WORK INSTRUCTION: Skip the pictures and write out, word for word, the lines below from the one with "[1:31.30-1:32.20]" through the one with "[1:47.50-1:48.20]", inclusive.

Items listed in a dataset:
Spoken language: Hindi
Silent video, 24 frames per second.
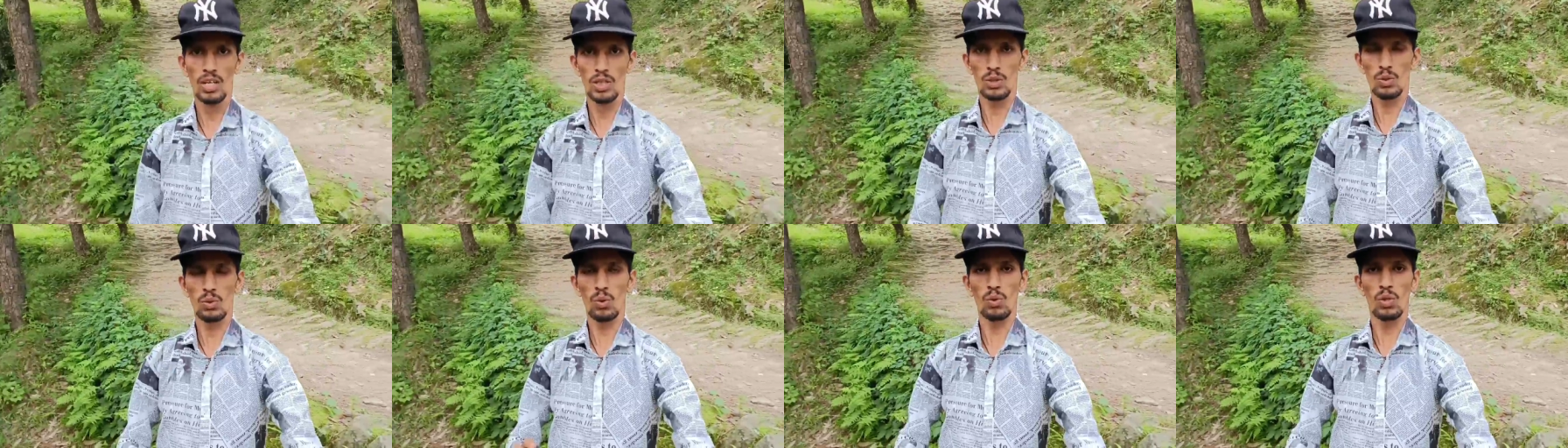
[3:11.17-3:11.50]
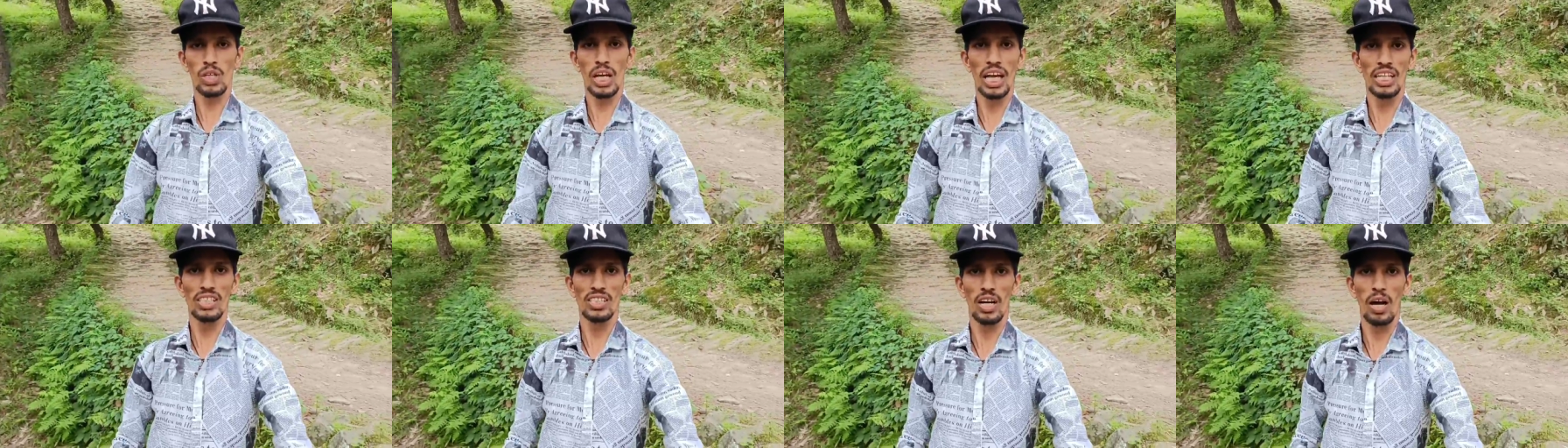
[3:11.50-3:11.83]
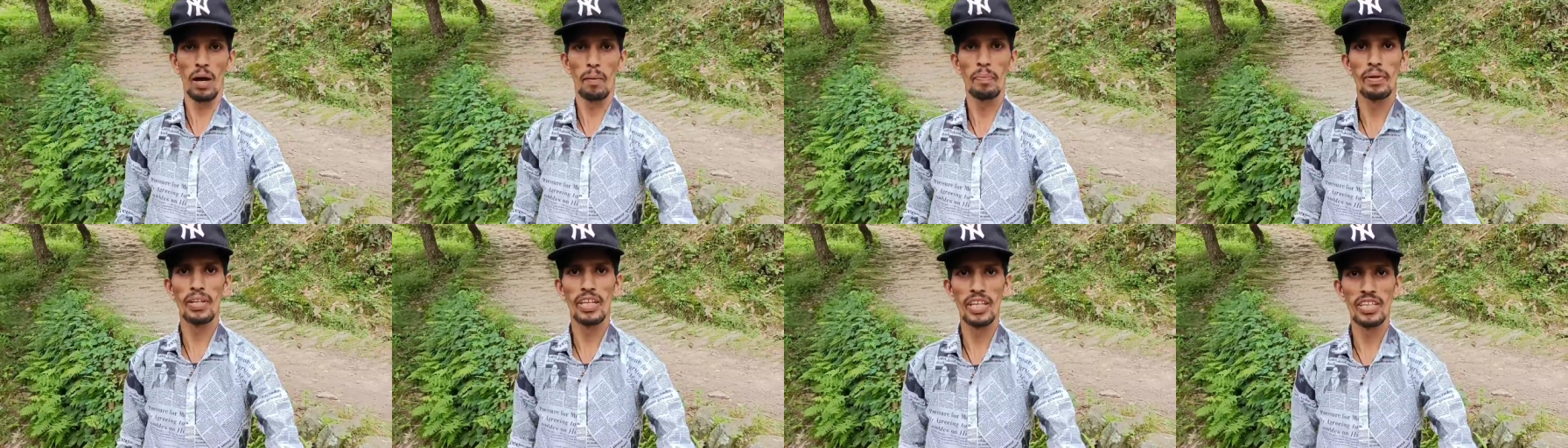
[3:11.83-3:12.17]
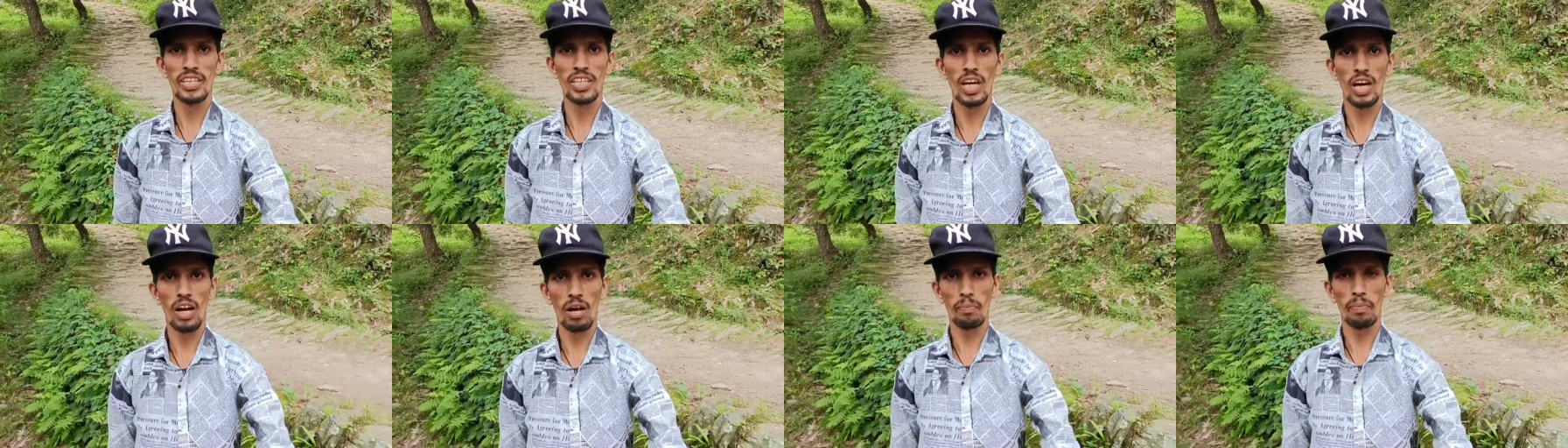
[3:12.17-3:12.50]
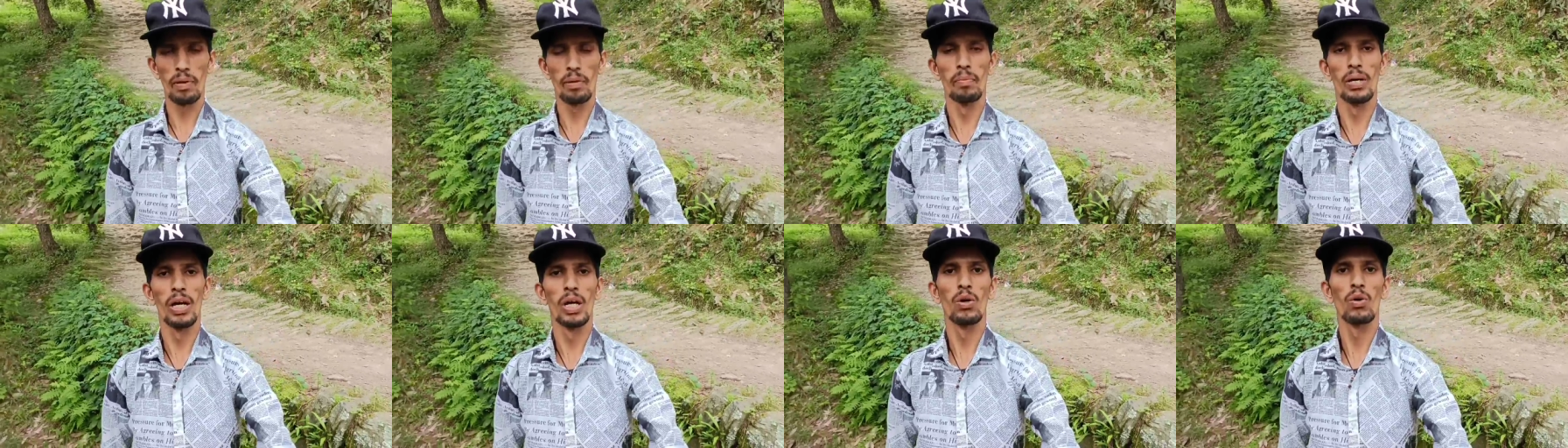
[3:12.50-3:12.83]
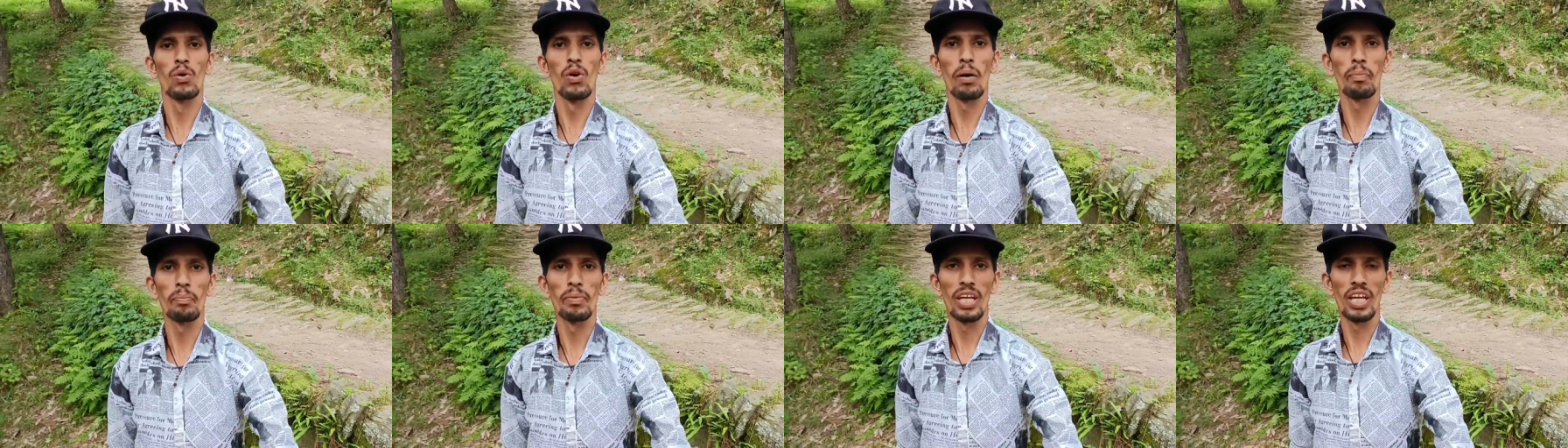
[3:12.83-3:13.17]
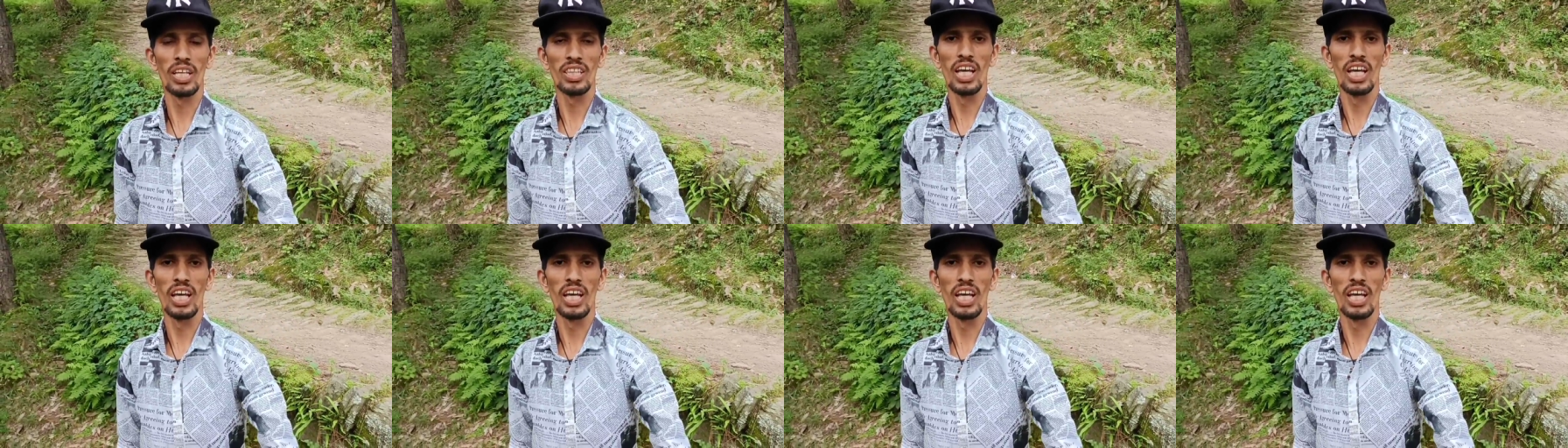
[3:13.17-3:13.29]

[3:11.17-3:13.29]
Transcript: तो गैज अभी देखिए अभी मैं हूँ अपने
--
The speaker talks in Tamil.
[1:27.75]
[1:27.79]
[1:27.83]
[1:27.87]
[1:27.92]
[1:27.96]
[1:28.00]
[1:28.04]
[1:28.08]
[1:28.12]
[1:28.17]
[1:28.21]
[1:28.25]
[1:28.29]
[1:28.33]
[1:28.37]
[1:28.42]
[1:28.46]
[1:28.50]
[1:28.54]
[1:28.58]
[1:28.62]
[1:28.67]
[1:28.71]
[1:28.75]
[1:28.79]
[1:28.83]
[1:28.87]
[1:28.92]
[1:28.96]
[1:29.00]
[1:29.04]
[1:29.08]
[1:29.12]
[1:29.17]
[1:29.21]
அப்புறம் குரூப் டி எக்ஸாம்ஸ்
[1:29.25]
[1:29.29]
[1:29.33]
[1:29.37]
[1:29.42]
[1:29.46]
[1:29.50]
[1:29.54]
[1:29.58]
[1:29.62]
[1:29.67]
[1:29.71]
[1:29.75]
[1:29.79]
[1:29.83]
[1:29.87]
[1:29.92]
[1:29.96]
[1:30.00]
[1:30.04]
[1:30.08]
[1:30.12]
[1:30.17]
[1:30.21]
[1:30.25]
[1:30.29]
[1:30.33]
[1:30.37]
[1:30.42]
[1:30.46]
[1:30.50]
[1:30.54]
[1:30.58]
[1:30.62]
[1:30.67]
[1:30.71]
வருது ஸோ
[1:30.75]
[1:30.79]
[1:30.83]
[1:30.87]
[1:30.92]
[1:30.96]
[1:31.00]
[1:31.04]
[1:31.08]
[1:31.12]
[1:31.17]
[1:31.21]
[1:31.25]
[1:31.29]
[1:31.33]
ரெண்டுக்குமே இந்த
--
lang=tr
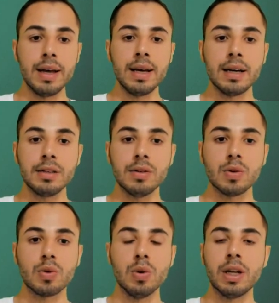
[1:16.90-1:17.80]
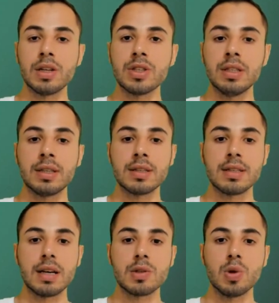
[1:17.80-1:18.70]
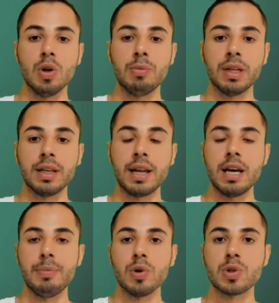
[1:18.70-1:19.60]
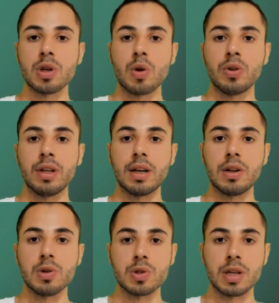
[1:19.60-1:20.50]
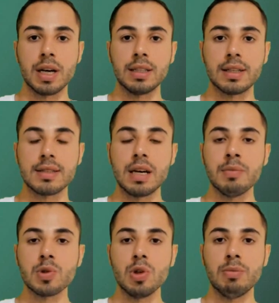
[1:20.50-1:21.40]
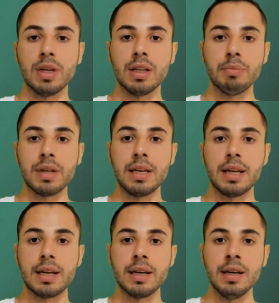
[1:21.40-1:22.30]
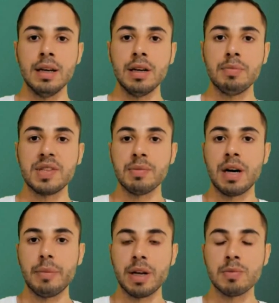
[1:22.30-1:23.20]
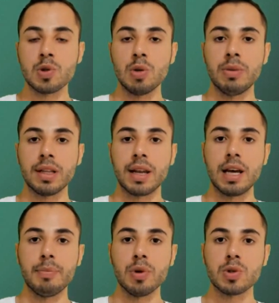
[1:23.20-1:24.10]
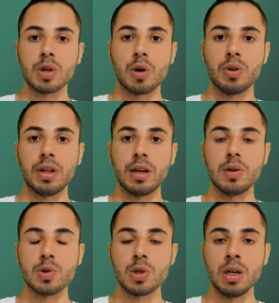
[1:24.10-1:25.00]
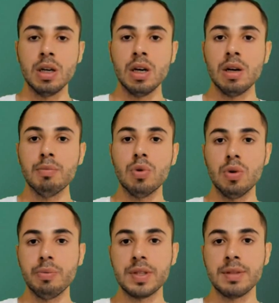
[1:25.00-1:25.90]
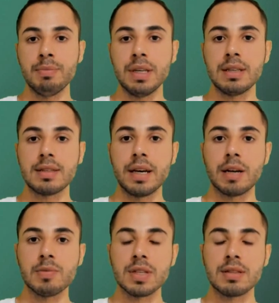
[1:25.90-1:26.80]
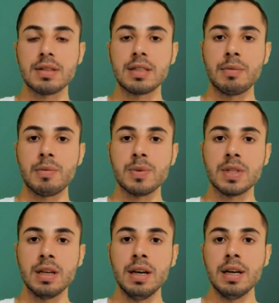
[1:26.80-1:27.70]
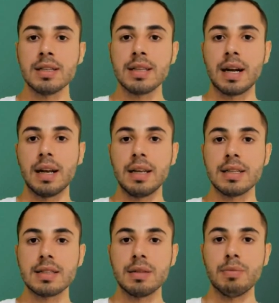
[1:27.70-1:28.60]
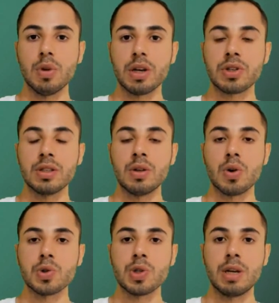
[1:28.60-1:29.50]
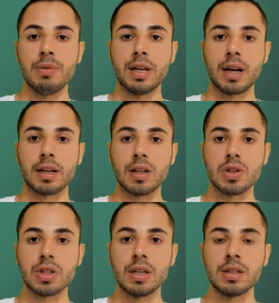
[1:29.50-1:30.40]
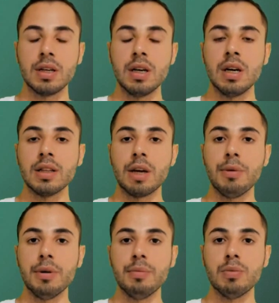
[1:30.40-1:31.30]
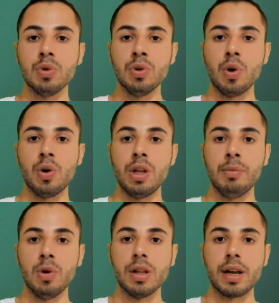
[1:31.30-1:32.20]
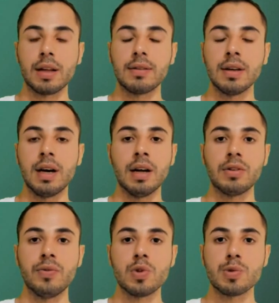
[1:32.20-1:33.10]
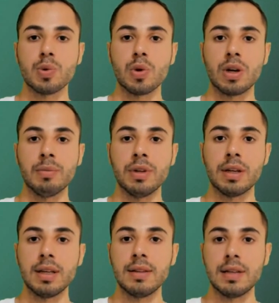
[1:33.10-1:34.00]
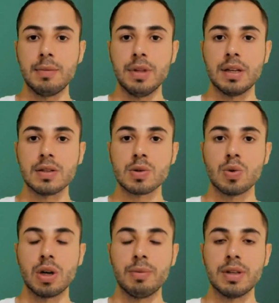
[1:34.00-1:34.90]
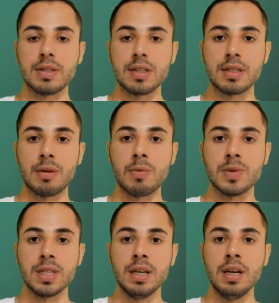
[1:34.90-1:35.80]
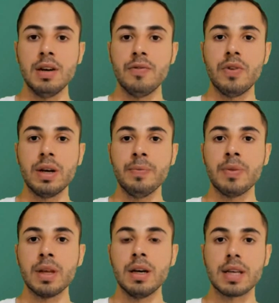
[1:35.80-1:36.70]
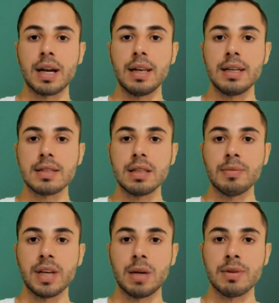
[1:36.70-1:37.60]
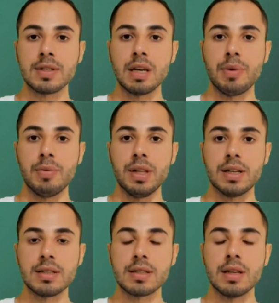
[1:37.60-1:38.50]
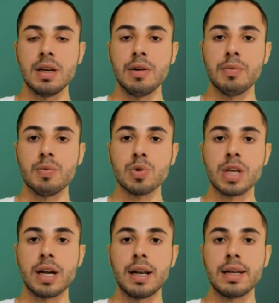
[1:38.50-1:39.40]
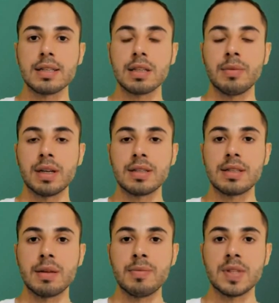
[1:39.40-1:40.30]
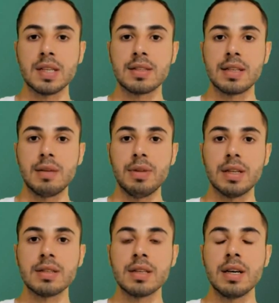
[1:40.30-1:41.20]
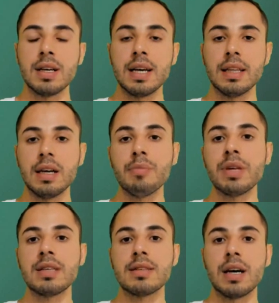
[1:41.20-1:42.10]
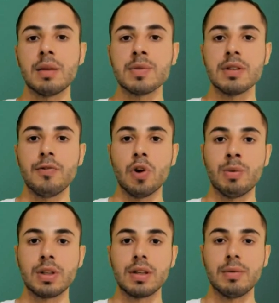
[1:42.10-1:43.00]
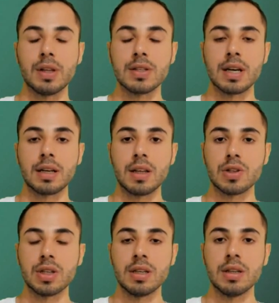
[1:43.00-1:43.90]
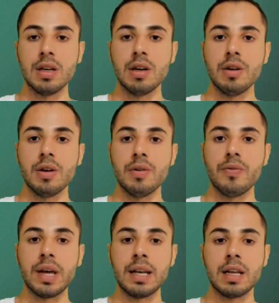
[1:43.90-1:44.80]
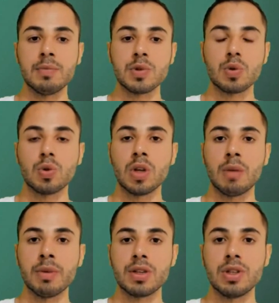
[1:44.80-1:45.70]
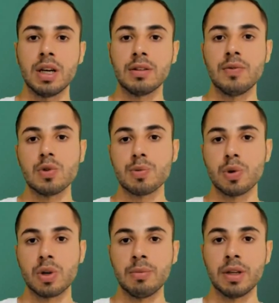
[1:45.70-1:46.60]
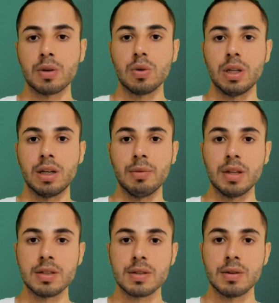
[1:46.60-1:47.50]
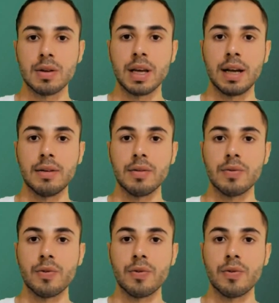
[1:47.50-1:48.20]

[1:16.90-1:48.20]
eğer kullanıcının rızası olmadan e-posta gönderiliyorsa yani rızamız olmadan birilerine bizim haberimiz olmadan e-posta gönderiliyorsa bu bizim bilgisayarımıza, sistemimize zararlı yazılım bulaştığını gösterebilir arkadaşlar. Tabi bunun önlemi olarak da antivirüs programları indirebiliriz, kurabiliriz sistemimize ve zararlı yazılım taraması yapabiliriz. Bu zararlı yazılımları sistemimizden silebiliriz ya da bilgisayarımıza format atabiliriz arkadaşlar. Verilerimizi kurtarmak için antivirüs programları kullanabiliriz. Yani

WRITTEN SOLUTION:
[1:31.30-1:32.20]
[1:32.20-1:33.10]
[1:33.10-1:34.00]
[1:34.00-1:34.90]
[1:34.90-1:35.80]
[1:35.80-1:36.70]
[1:36.70-1:37.60]
[1:37.60-1:38.50]
[1:38.50-1:39.40]
[1:39.40-1:40.30]
[1:40.30-1:41.20]
[1:41.20-1:42.10]
[1:42.10-1:43.00]
[1:43.00-1:43.90]
[1:43.90-1:44.80]
[1:44.80-1:45.70]
[1:45.70-1:46.60]
[1:46.60-1:47.50]
[1:47.50-1:48.20]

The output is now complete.